*I apologize if some of this is a "repeat" of another blog. This was a tough one for me*
When my mom passed away, I took charge if EVERYTHING. I helped make the decision to "unplug" the machines, so she could have a peaceful passing. I took a lot of deep breaths to help my dad and my sisters come to terms that mom was dying that day. *she was diagnosed with cancer and the doctors told us she had 9 months, it was 33 days from diagnosis to death* I called funeral homes. I talked to nurses, the florist, the priest, fielded calls from relatives and friends. I did this, not because I wanted to, but because I felt it was the right thing to do. My father just lost the love of his life after 30 years of marriage. The last thing he should be doing is talking to florists, when he can barley sleep.
I was always known as the "strong one". I'm the one who had the stable marriage, the "well behaved" children, I made the right choices and I was always there to help out when needed. My mom even told me the day before she passed "Danielle, you've always been the strong one. I can't thank you enough for that". She said that as I was taking the clothes out of the washing machine and put them into the dryer and smacked my head on the washing machine door. *It was a stacking unit* Apparently I can be the strong one, but I'm still a ditz *laughs*. So, when the time came for me to "step up", I had no problem doing it, nor did I think twice about it. I was more then happy to do it for my father and my sisters.

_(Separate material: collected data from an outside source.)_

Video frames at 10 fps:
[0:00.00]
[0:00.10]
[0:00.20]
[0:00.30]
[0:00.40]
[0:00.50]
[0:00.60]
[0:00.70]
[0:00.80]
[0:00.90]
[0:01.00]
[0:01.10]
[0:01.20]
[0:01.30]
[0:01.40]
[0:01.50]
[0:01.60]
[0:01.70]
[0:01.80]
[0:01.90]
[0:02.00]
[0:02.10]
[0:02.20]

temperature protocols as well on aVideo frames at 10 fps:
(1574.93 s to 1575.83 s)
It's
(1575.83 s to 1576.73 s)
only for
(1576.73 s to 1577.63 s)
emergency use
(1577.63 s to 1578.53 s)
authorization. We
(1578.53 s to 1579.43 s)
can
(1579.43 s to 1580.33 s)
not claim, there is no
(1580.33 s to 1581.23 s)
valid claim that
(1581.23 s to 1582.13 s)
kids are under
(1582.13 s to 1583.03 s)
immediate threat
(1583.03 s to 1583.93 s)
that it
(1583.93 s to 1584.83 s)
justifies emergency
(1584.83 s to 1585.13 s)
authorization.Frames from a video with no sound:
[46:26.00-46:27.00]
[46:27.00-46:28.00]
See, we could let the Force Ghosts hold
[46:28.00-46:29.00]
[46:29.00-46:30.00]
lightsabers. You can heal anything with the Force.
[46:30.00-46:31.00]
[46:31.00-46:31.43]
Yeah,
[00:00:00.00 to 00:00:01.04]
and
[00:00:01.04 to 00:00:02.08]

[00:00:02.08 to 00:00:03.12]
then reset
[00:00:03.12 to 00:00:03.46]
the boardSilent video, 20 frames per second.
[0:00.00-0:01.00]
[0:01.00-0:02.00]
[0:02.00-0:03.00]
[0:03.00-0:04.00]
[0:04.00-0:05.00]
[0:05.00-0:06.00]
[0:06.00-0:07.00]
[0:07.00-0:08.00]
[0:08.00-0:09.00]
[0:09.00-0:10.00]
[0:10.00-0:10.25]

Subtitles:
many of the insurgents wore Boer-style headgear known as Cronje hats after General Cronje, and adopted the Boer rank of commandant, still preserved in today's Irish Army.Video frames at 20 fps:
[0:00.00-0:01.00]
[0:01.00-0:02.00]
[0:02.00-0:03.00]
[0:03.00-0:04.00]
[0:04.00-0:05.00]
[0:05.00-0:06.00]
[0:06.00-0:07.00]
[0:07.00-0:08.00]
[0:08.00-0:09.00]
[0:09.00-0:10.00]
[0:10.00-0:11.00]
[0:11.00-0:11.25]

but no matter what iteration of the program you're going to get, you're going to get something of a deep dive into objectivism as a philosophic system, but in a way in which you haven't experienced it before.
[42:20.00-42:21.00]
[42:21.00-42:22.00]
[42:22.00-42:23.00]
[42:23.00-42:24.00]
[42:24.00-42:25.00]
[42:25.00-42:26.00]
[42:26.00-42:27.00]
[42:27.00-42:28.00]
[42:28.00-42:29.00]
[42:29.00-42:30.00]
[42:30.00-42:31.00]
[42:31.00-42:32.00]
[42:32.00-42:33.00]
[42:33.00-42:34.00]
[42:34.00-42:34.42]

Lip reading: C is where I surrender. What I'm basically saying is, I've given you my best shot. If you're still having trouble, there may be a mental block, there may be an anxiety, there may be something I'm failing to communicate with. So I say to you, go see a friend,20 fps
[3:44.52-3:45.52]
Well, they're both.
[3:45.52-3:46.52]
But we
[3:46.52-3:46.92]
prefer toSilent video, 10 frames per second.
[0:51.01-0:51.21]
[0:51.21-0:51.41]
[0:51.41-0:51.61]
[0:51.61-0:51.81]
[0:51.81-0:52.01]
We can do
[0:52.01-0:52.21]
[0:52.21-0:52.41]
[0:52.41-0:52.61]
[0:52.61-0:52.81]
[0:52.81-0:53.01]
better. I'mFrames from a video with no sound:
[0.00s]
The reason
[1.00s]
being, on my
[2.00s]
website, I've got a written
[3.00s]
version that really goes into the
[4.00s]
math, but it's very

After the funeral, the weeks passed in a haze. I remember going shopping for a bra and my husband was asking me what color I wanted and it took me a few minutes to answer him. I didn't care, all I knew was that I was sad and I didn't know how to deal with it. I joined a few online groups, but they didn't help. I didn't get any help getting through this pain, all I got were more stories of sadness. I couldn't bear anymore sadness. I was barley dealing with my own. I went to a therapist and totally faked my way through the whole 4 weeks. I did not want to go back to that day. I couldn't go back to that day. So I didn't. I told everyone I was fine and after awhile, I believed my own lie.
December of 2007 and January, I made the decision to face reality. I will never forget that day, the day my mom died for the second time. My husband and I were having a few problems and we weren't sure if we were going to make it * we did*. My life was absolutely crazy. I had no perspective on anything. I felt alone, and maybe I was. I felt nobody understood how much pain I was in. I tried so hard to be strong for everyone, I ended up failing myself. I found myself that day. It was the second hardest day of my life and I made it through it. I realized I wasn't alone. I realized I lied to a lot of people in my life, thinking I was sparing them the burden of my grief. In reality, everyone knew I was in pain, but knew I wasn't ready to deal with it. I was making it difficult for my friends and family to love me.
In January, the day before her second "anniversary",I sat on my daughter's bed and read all the cards that were sent to me after my mom passed away, I read the memorial pamphlet, I looked at pictures and faced all my demons. I cried for hours. I wished for my mom to come back to me. I wish for her to see all her grandchildren again. I played the "what if" game. I blamed myself, I got mad. I got mad at her, at God and all the others in my life who still had their mothers. I asked "why" more times then I can count. In the end, I came to terms with it. I realized I can't stop living because she has. All mothers want to go before their children and mine was no different. This is the way it should be and who am I to question it and be mad? This is the cards, me and my family were dealt and me not facing it, will only make my life a living hell, literally.
Since that day in January, I have done a lot better. I let my family and friends know when I'm having an "off" day. I talk to my husband because he does want to know and he wants to help me. I am not a burden, my grief is not something I need to hide, nor is it something I can hang on to. I must work through my grief, not drag it around with me for the rest of my life.
For some reason, this week has been especially hard on me, emotionally. I cry easily, I have no control over my emotions this week. I thought it was PMS at first, then I realized *a few hours ago* this is a "wave" of grief. This is my first wave of grief since January. It may be that my son will start school in a few weeks and I won't be able to call my mom crying because he is "gone" from me all day. It may be because the Olympics are on and it was always a big deal in my home growing up. It may, also, be I saw Mamma Mia and I can hear my mom singing some of those songs. I can hear the way she could enunciate her "s" in a song and almost every song I can hear her singing along with the song. I can see us in the car listening to the mix tapes my dad made for our trips and listening to ABBA and her singing along with the song. It's a great memory, but right now, that memory brings me to tears.
This time I am not stopping the tears, I am letting them roll down my cheeks. This is a huge step for me. Also, I talked to my husband about being emotional. This is another huge step for me. I realized I am not a burden and he won't get irritated with me for having a "moment" no matter how many years pass.....
Because, she is my mom and I will forever miss her and there is NOTHING wrong with that!